Ethan Cohen New York is pleased to present Taha Heydari: See Something Say Something featuring Iranian artist Taha Heydari. The exhibition will run from April 16th to May 30th , 2015.
Taha Heydari’s works deconstruct the process by which media images, most associated with the Middle East, seduce the unwary into joining violent groups. The particular fluency of Middle East radicalism in the use of such methods has made the phenomenon a universal concern and Heydari explores the esthetic terrain of their propaganda. Heydari was trained in the art of miniature painting in Iran. He brings his highly-sensitized eye to the glossy post-modern palette of images generated by electronic screens, today’s equivalent of recruitment posters. He harvests into collages the kind of morally toxic, deceptively banal, visual junk that feeds the region’s wars with subliminal messages. Always ambivalent, suggestive, mysterious, his works invite the viewer to decipher, to look again and see the shiny visual poison at work, the slippery image-seduction of propaganda. In short, he asks us to be conscious of the process.
Heydari lived through street demonstrations in recent years and witnessed how those in power manipulated broadcasting to distort truth, often literally distorting the screen to censor news. In the Mideast of today, media images are just as encoded, as opaque and as eloquent, as intentional, as those in the miniatures Heydari studied. But the frame is now the television and youtube screen and the ideologically charged images are far more ubiquitously deployed so that they become a kind of blurry background texture to daily life, a shifting wallpaper of the mind.

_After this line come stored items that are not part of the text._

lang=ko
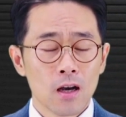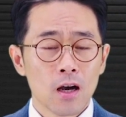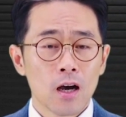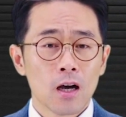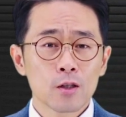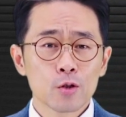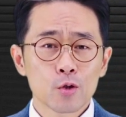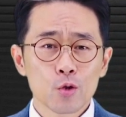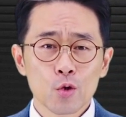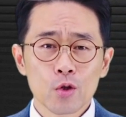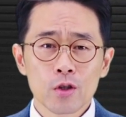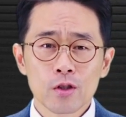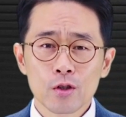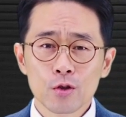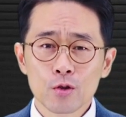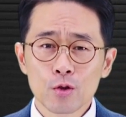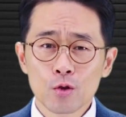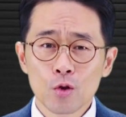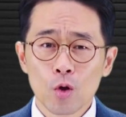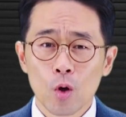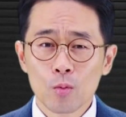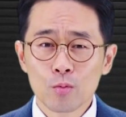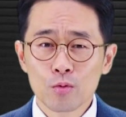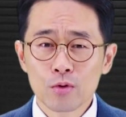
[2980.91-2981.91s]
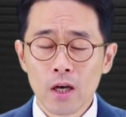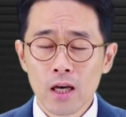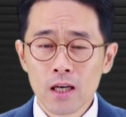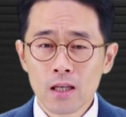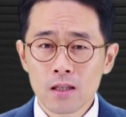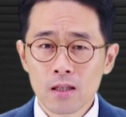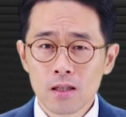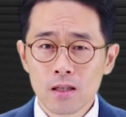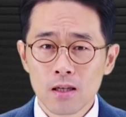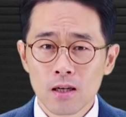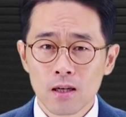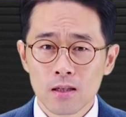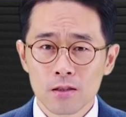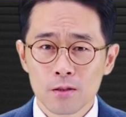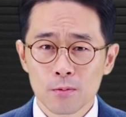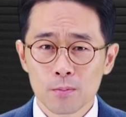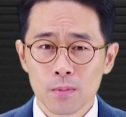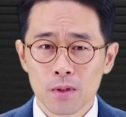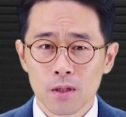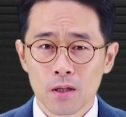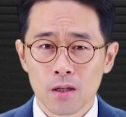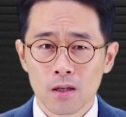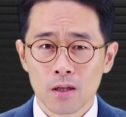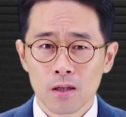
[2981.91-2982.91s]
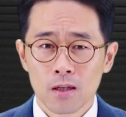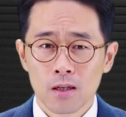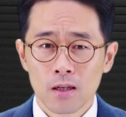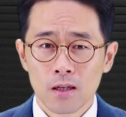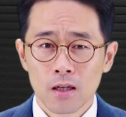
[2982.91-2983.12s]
한쪽에서는 너무나 인기가 있습니다.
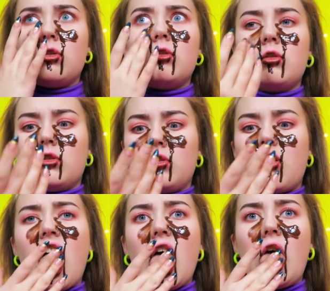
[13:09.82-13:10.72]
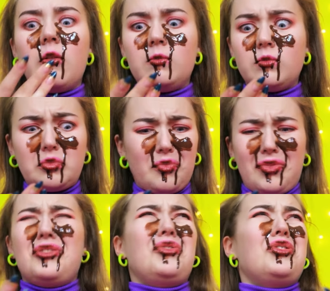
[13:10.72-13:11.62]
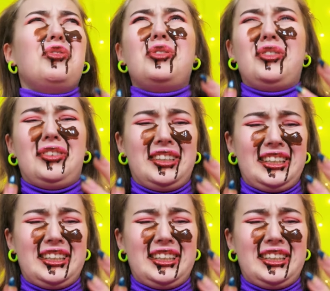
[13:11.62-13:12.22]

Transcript: ओ, क्या उसके आंसू भी चॉकलेट से बने हैं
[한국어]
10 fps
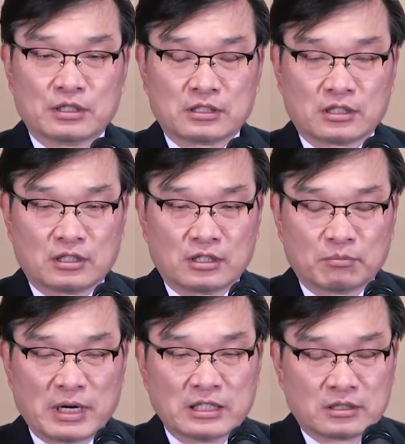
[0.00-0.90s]
위해서
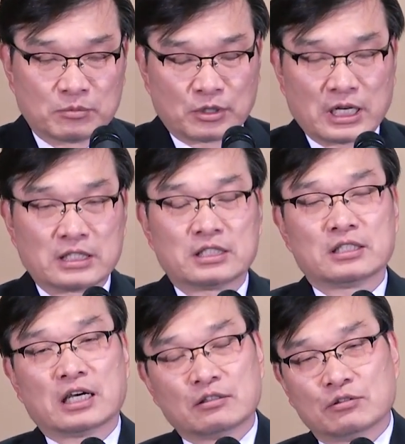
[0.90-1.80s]
말씀도 같이
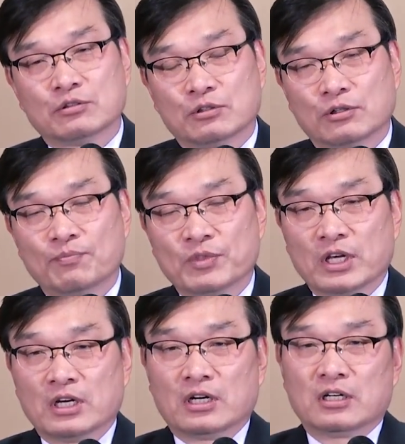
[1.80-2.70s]
나누고
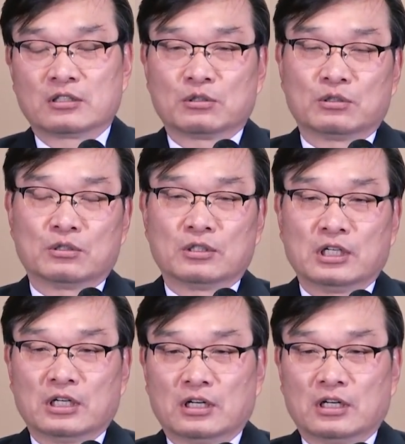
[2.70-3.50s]
또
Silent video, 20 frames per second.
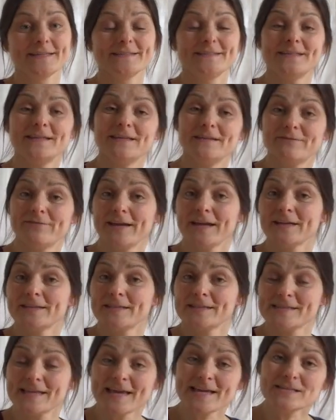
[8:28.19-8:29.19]
Die während
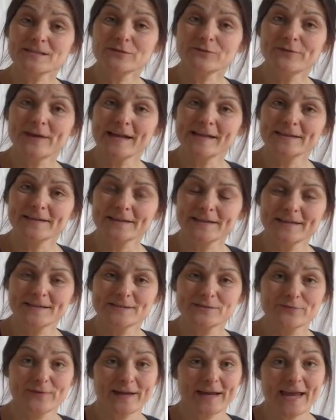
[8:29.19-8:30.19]
des Ersten
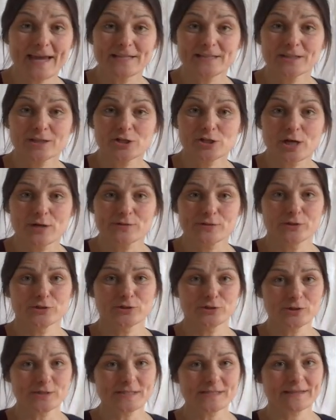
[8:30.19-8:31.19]
Weltkriegs verräterisch aus den
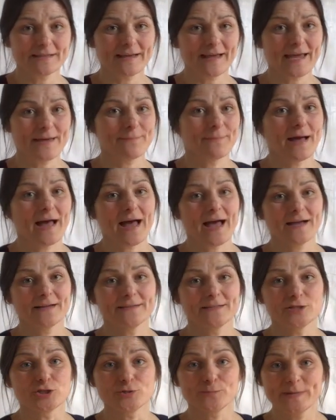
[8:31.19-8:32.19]
Schützengräben
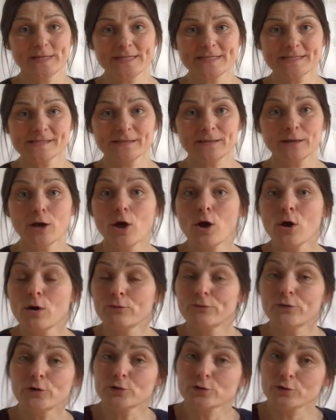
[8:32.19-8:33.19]
ragenden Spitzen
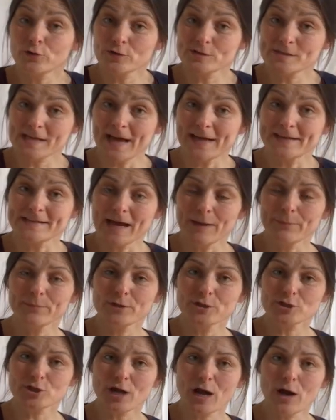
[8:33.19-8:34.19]
wurden kurzerhand
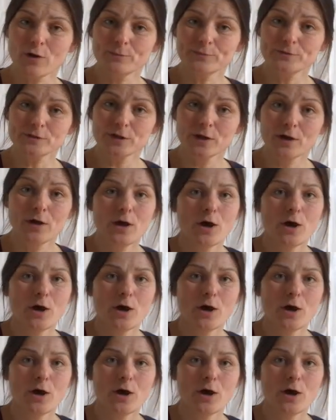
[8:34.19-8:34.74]
abgeschraubt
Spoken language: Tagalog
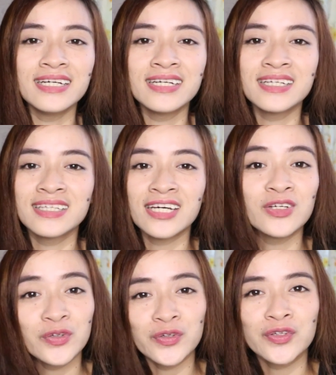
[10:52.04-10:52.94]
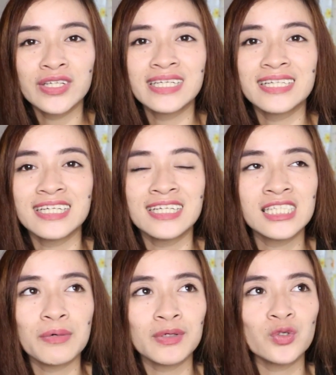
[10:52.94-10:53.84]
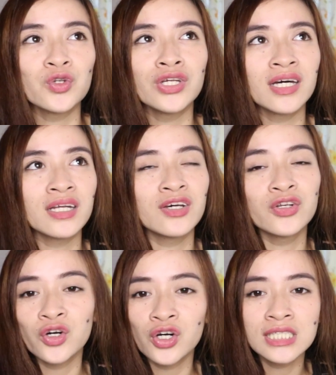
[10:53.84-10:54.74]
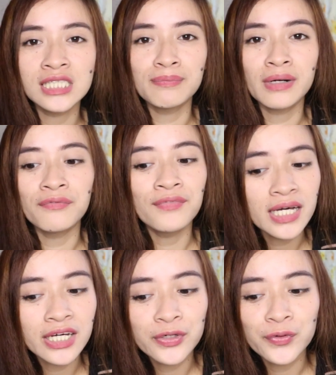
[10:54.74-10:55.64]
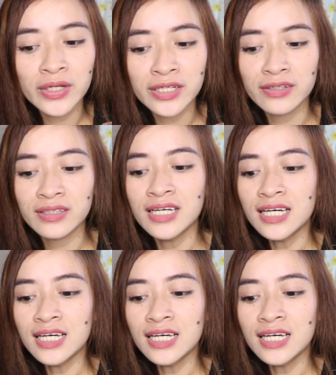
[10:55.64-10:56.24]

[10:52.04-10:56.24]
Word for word: and ayun, and sa patuloy na nanonood sa mga vlog ko. Ayan.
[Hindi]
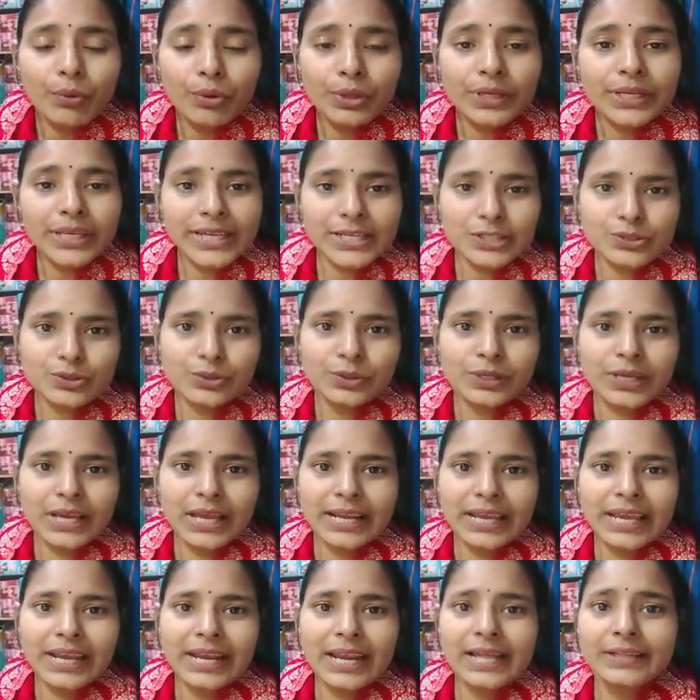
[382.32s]
उनकी सुन
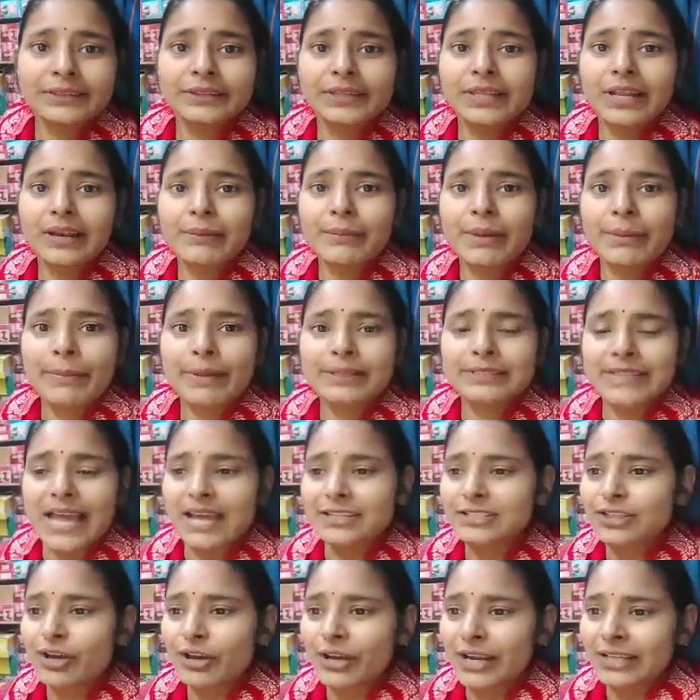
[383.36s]
करके ना दिल में बस
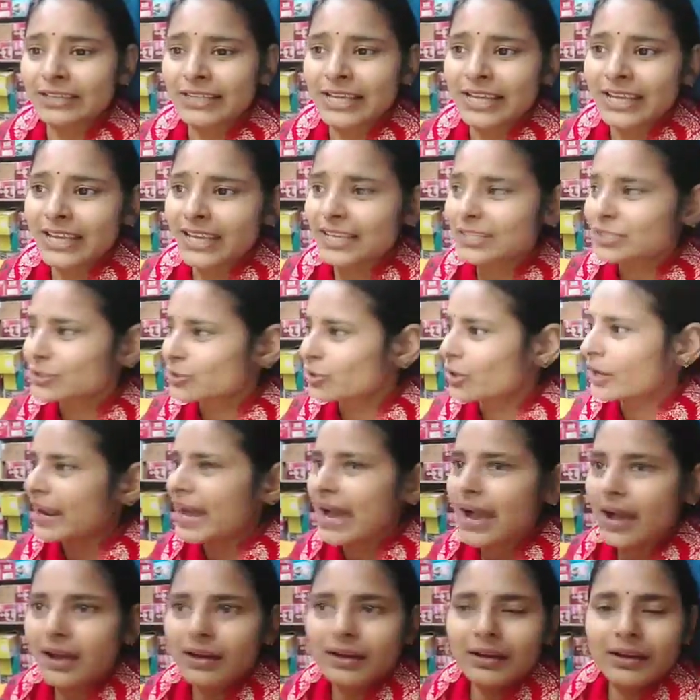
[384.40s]
ऐसा हो रहा था कि इसको
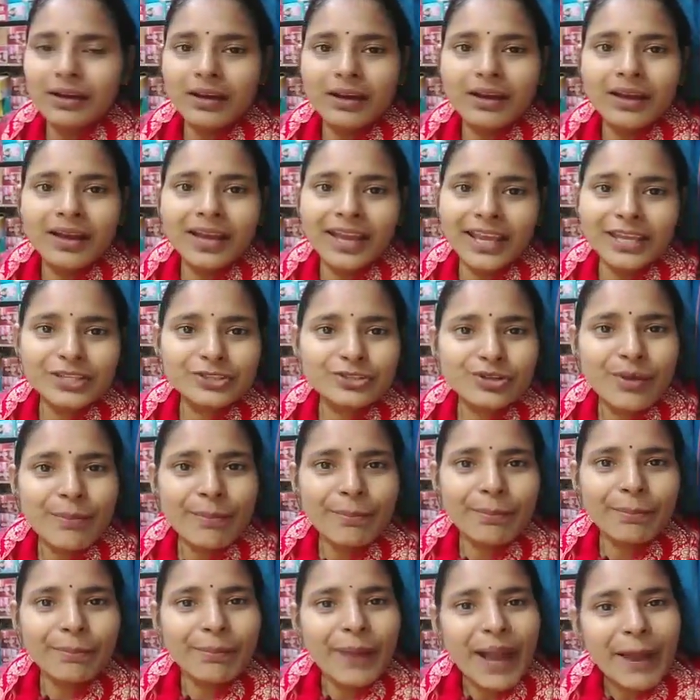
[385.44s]
ना इसको
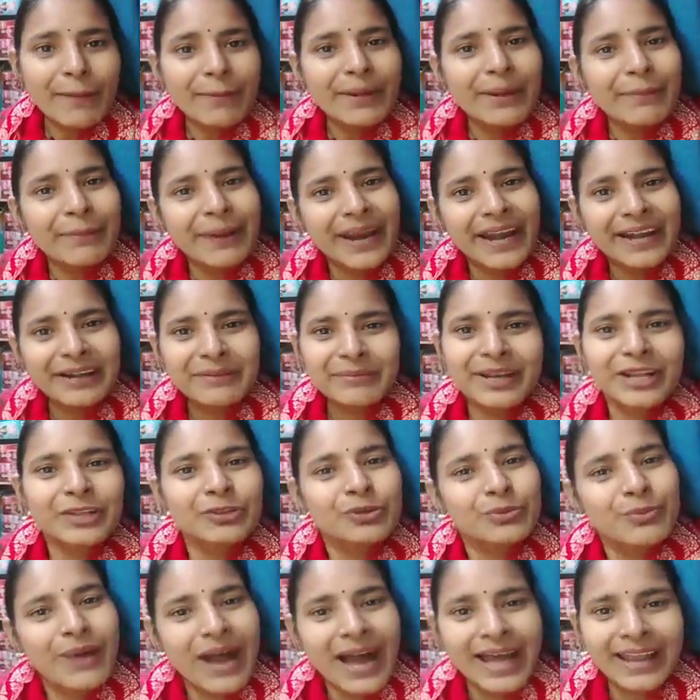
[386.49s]
अपने पेट में ना
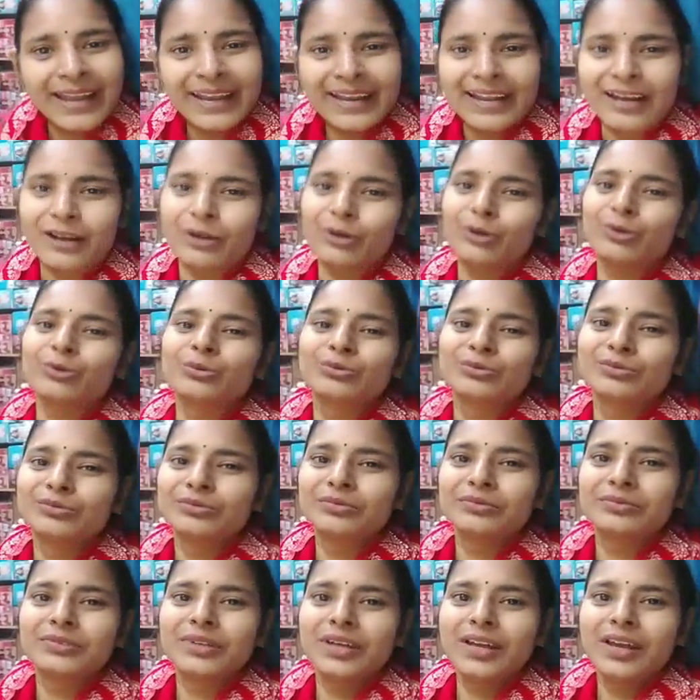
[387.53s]
दोबारे रख लूँ
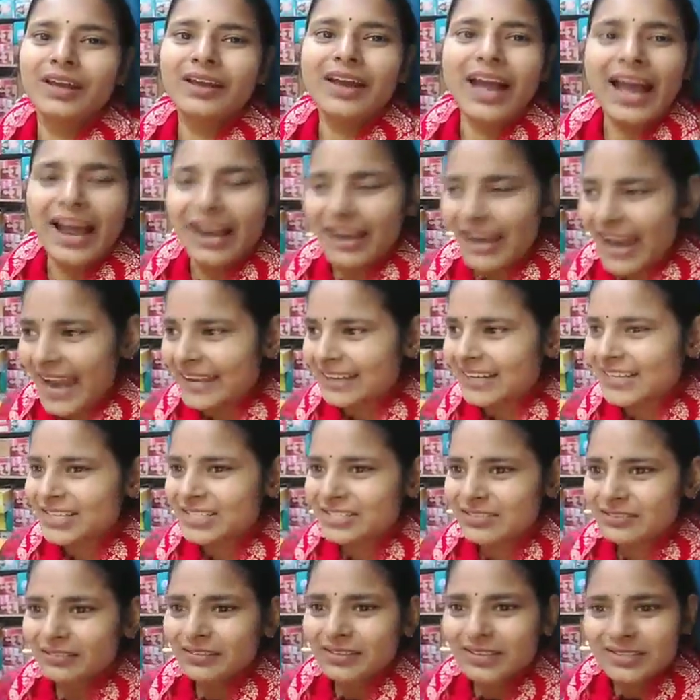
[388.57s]

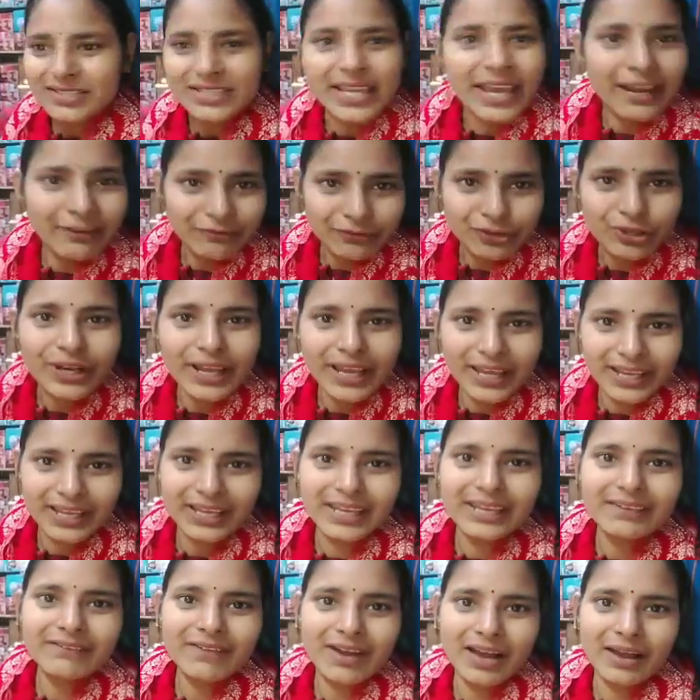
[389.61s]
एटलीस्ट सेफ तो
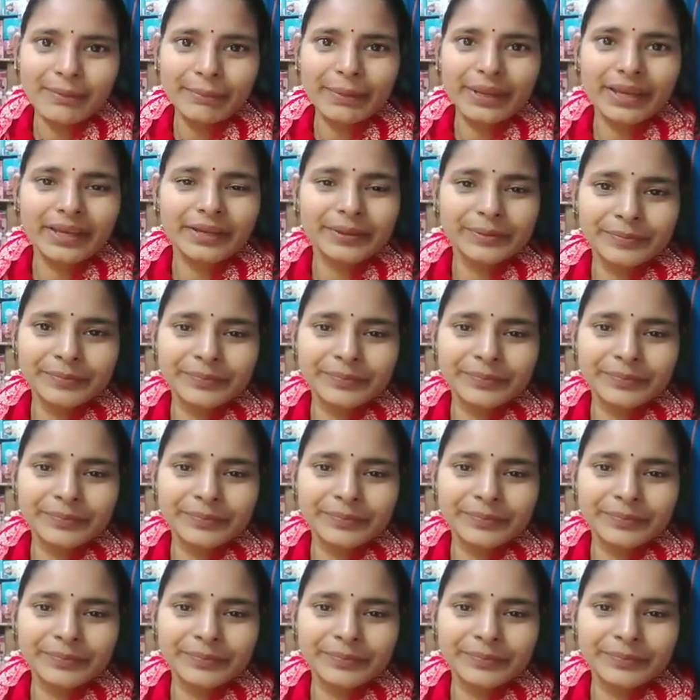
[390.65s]
रहेगी वहाँ पे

Anyone affected by a warzone has seen such scenes invoked so often that they’ve become the clichéd abstractions Heydari presents in his art - the executions, the beheadings, the veiled killers. But it goes further: Violent computer games and drone war have entered the global consciousness. They too offer painless killing through mediated screens. The result is a reality that escapes us, that happens to others, even when it happens to us. Heydari builds into his work the process of decoding, the consciousness of looking, the struggle to freeze images long enough to decipher them, and their glittering riverine fluidity as they resist your attempts.
In GTA (Grand Theft Auto) he offers the distortion-buzzed world of a computer game as a potential lure to the depersonalized killings of war. This is how easy it is. Everything anonymous. Feels like a game, he seems to be saying, not least because it all begins with images and ultimately the reality ends up feeling unreal. In Mountains we see faceless, bearded rows of menacingly veiled men, recruits, volunteers, lured by the silhouette of the idealized female form, the martyr’s promised houriin paradise or the sexual slave captured in battle. In See Something Say Something we make out a dark executioner’s form, a shiny knife, and a laughing boy’s head: a beheading, perhaps, but one that a brainwashed boy can only laugh at, even if it happens to him. The content of On Stage is even more explicit featuring a blindfolded execution by an impersonally hooded gunman supported by his kind. On a screen up above, a beautiful female face on a billboard-like screen looks on – complicit, sad, approving? Impossible to tell. The women suffer in passivity. They serve. Haydari’s images dance along the precipice of such issues, always suggesting, flirting, referencing the matrices of longing and lies that seduce and confuse the mind in today’s Mideast.
Taha Heydari was born in 1986 in Teharn, Iran. He is currently working in the United States.